■ **Exercise details**
Leaving out the pictures, write the following records exactly as they read.

Saved entries
Content starts

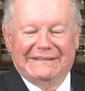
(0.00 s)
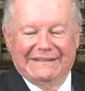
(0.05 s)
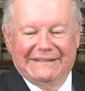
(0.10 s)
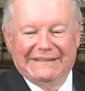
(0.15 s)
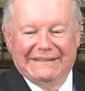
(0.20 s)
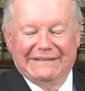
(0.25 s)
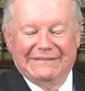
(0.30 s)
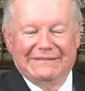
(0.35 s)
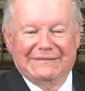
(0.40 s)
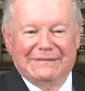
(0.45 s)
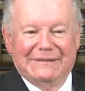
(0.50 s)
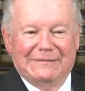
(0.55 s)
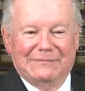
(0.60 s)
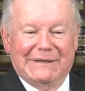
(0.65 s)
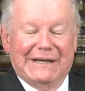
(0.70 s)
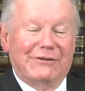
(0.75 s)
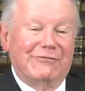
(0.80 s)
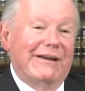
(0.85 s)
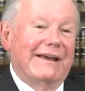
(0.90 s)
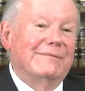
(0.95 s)
in uh,
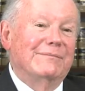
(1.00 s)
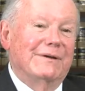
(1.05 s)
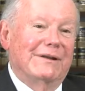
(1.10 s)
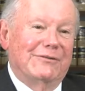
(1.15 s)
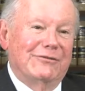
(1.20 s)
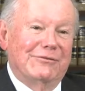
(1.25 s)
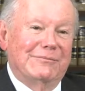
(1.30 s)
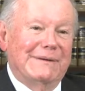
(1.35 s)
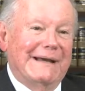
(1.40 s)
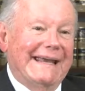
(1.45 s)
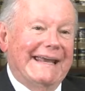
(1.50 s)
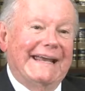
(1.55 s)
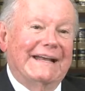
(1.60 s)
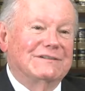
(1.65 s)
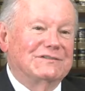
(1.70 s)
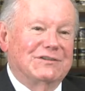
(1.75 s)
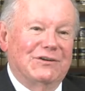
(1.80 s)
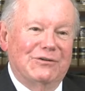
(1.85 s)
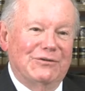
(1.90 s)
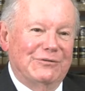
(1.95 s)
my grandmother and my
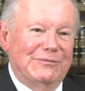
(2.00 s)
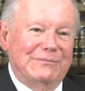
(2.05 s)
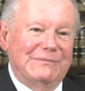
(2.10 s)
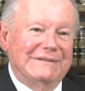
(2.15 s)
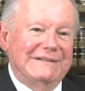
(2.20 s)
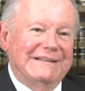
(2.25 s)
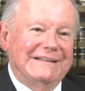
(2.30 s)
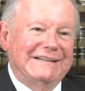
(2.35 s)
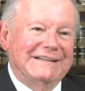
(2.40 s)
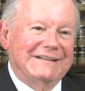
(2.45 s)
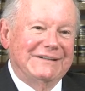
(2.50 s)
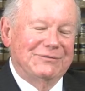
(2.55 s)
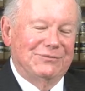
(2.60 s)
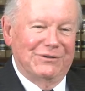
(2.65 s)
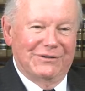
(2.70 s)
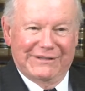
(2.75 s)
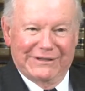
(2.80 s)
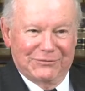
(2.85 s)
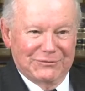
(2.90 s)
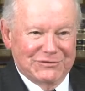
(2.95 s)
aunt's home
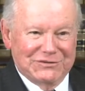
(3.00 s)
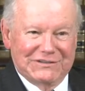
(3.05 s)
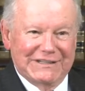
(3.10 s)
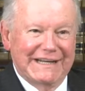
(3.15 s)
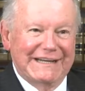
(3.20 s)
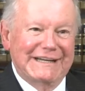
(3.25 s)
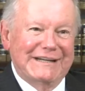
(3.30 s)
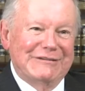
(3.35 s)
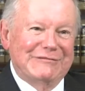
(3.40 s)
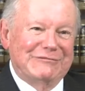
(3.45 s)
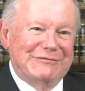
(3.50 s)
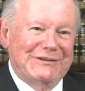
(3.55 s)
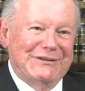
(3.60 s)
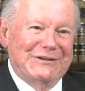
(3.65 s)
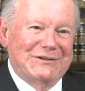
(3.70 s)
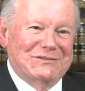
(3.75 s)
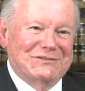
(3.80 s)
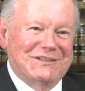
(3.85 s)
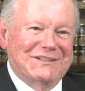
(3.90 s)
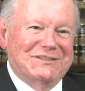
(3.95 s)
while they were studying for
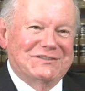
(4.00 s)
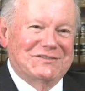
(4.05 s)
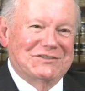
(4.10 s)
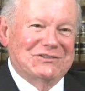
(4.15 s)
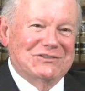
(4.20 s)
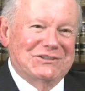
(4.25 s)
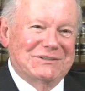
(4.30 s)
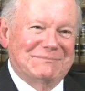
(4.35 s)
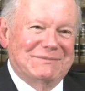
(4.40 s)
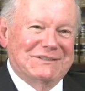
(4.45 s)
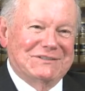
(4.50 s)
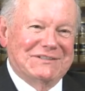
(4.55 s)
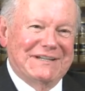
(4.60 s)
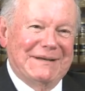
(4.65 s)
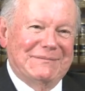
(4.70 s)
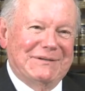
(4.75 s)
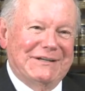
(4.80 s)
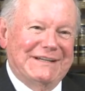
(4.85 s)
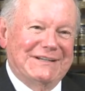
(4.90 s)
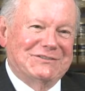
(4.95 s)
their citizenship
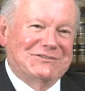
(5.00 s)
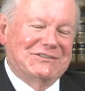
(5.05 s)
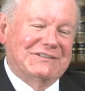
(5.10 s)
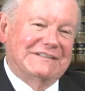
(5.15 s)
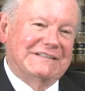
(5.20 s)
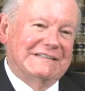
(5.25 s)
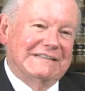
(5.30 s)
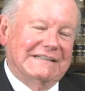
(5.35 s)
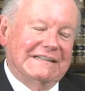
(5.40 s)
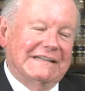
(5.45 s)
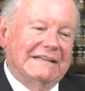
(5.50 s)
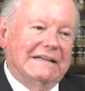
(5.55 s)
examination.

Content ends

■ **Result for this task**
(0.00 s)
(0.05 s)
(0.10 s)
(0.15 s)
(0.20 s)
(0.25 s)
(0.30 s)
(0.35 s)
(0.40 s)
(0.45 s)
(0.50 s)
(0.55 s)
(0.60 s)
(0.65 s)
(0.70 s)
(0.75 s)
(0.80 s)
(0.85 s)
(0.90 s)
(0.95 s)
in uh,
(1.00 s)
(1.05 s)
(1.10 s)
(1.15 s)
(1.20 s)
(1.25 s)
(1.30 s)
(1.35 s)
(1.40 s)
(1.45 s)
(1.50 s)
(1.55 s)
(1.60 s)
(1.65 s)
(1.70 s)
(1.75 s)
(1.80 s)
(1.85 s)
(1.90 s)
(1.95 s)
my grandmother and my
(2.00 s)
(2.05 s)
(2.10 s)
(2.15 s)
(2.20 s)
(2.25 s)
(2.30 s)
(2.35 s)
(2.40 s)
(2.45 s)
(2.50 s)
(2.55 s)
(2.60 s)
(2.65 s)
(2.70 s)
(2.75 s)
(2.80 s)
(2.85 s)
(2.90 s)
(2.95 s)
aunt's home
(3.00 s)
(3.05 s)
(3.10 s)
(3.15 s)
(3.20 s)
(3.25 s)
(3.30 s)
(3.35 s)
(3.40 s)
(3.45 s)
(3.50 s)
(3.55 s)
(3.60 s)
(3.65 s)
(3.70 s)
(3.75 s)
(3.80 s)
(3.85 s)
(3.90 s)
(3.95 s)
while they were studying for
(4.00 s)
(4.05 s)
(4.10 s)
(4.15 s)
(4.20 s)
(4.25 s)
(4.30 s)
(4.35 s)
(4.40 s)
(4.45 s)
(4.50 s)
(4.55 s)
(4.60 s)
(4.65 s)
(4.70 s)
(4.75 s)
(4.80 s)
(4.85 s)
(4.90 s)
(4.95 s)
their citizenship
(5.00 s)
(5.05 s)
(5.10 s)
(5.15 s)
(5.20 s)
(5.25 s)
(5.30 s)
(5.35 s)
(5.40 s)
(5.45 s)
(5.50 s)
(5.55 s)
examination.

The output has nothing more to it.